━━ Input data

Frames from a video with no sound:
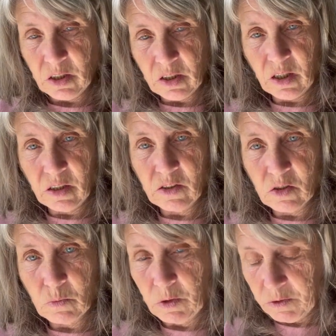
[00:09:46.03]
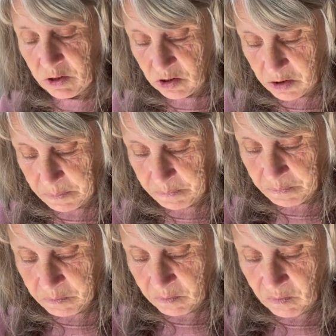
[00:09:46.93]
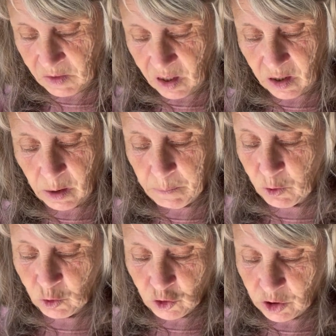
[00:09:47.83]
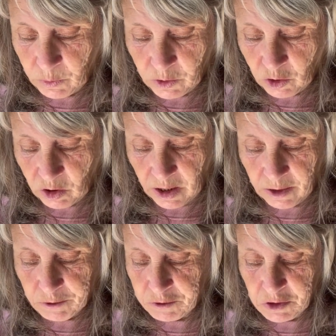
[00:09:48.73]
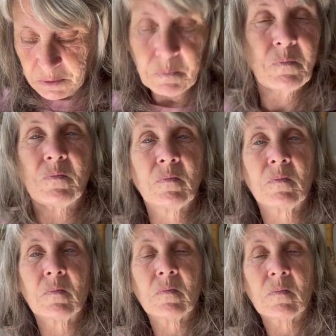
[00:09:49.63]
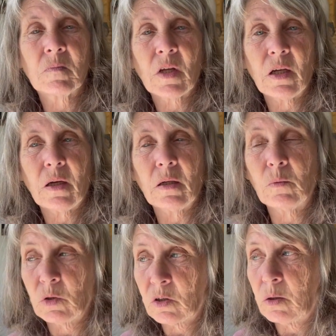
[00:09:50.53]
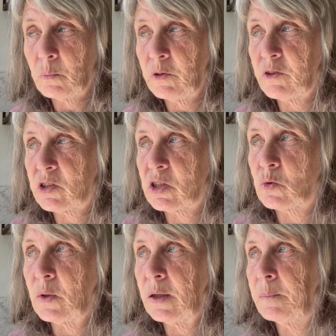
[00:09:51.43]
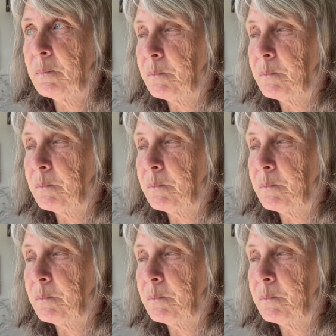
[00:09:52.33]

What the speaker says: days with us. Any poultry we got left will come with us as well.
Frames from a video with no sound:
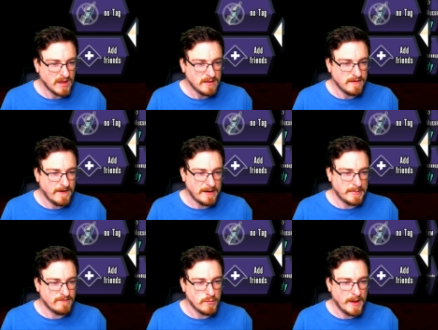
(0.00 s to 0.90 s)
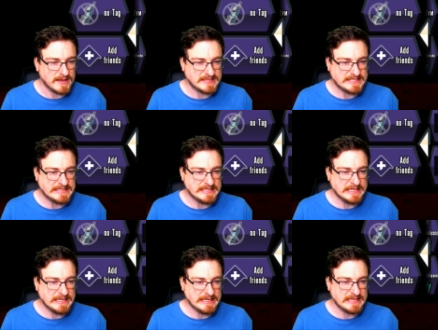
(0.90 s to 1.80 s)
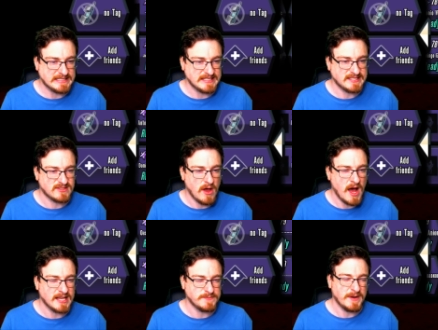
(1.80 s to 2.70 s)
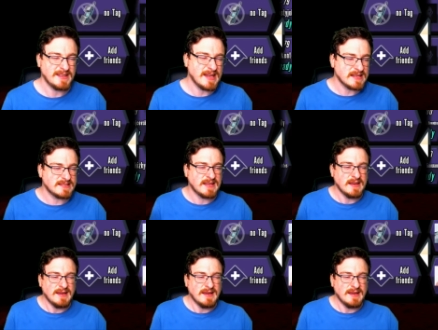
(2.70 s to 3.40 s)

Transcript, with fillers: The fame level bug still exists, guys, but it does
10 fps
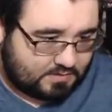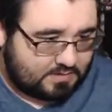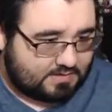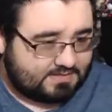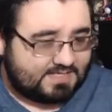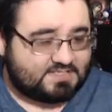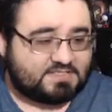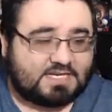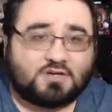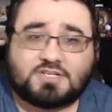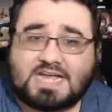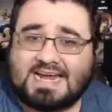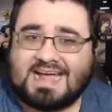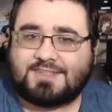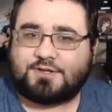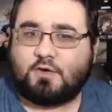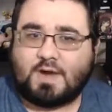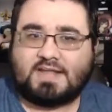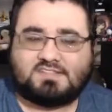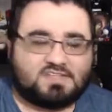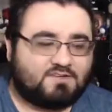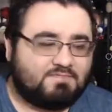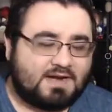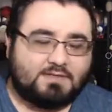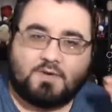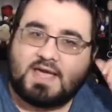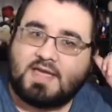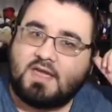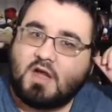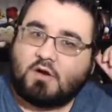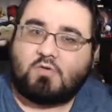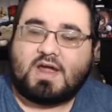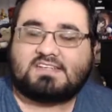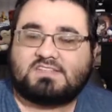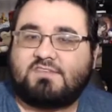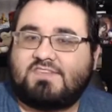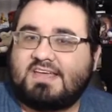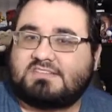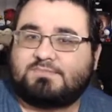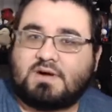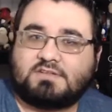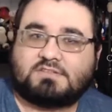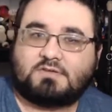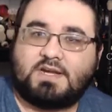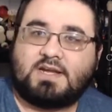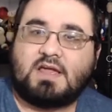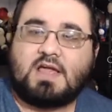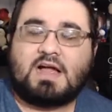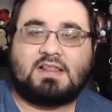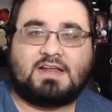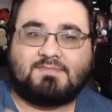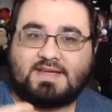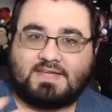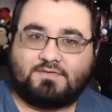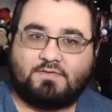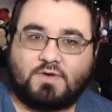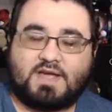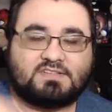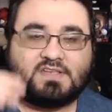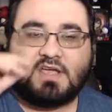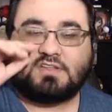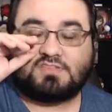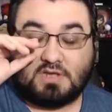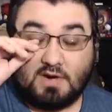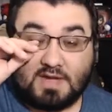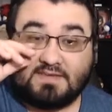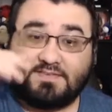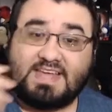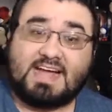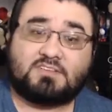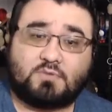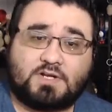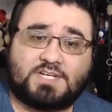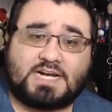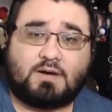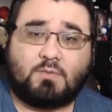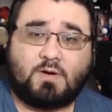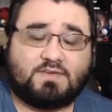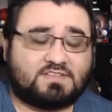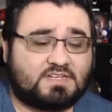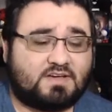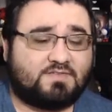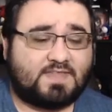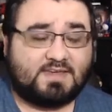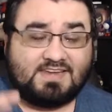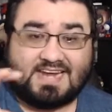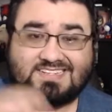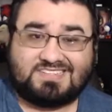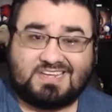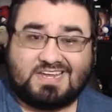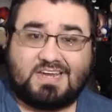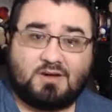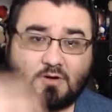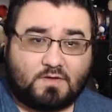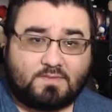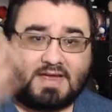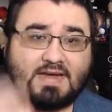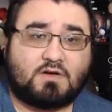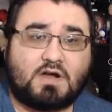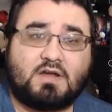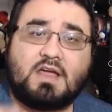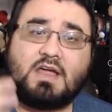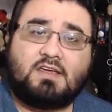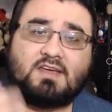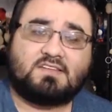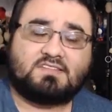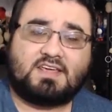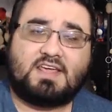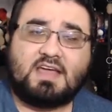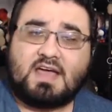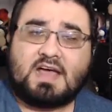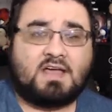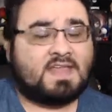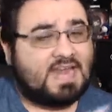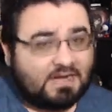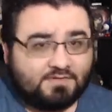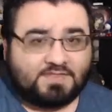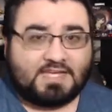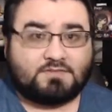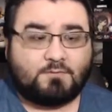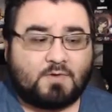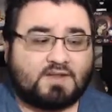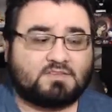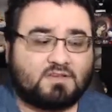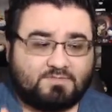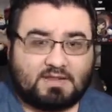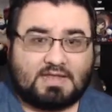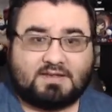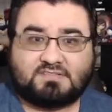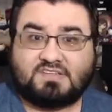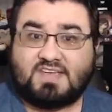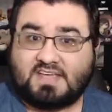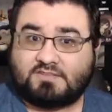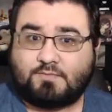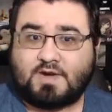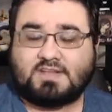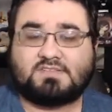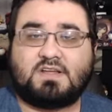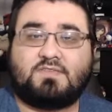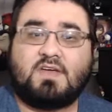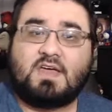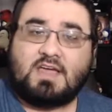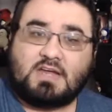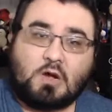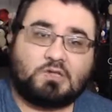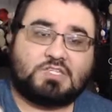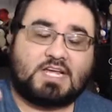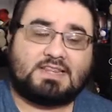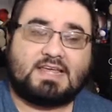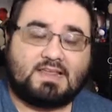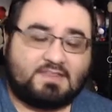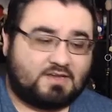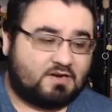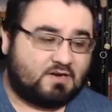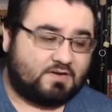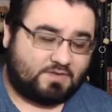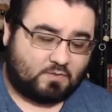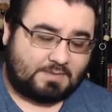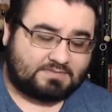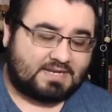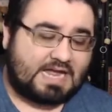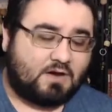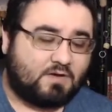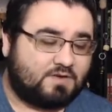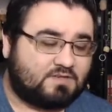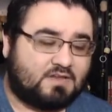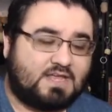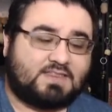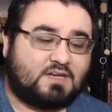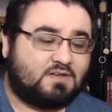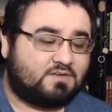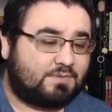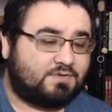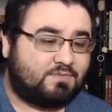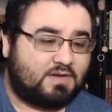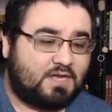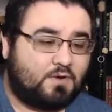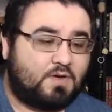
These stickers I got through Right Stuff, by the way. Right Stuff is sponsoring a lot of my giveaways, so if you guys want to check out more of the stuff that you guys see here or in the background, you can see not everything is from Right Stuff, but a lot of stuff is from Right Stuff. Go check their website out. There's a link there in the description below.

━━━━

- **Exercise brief**: Reproduce, word for word, everything in the listing above from the line containing "What the speaker" down to the line containing "Transcript, with fillers: The", both of them included. No pictures.

- **Response to the exercise**:
What the speaker says: days with us. Any poultry we got left will come with us as well.
Frames from a video with no sound:
(0.00 s to 0.90 s)
(0.90 s to 1.80 s)
(1.80 s to 2.70 s)
(2.70 s to 3.40 s)

Transcript, with fillers: The fame level bug still exists, guys, but it does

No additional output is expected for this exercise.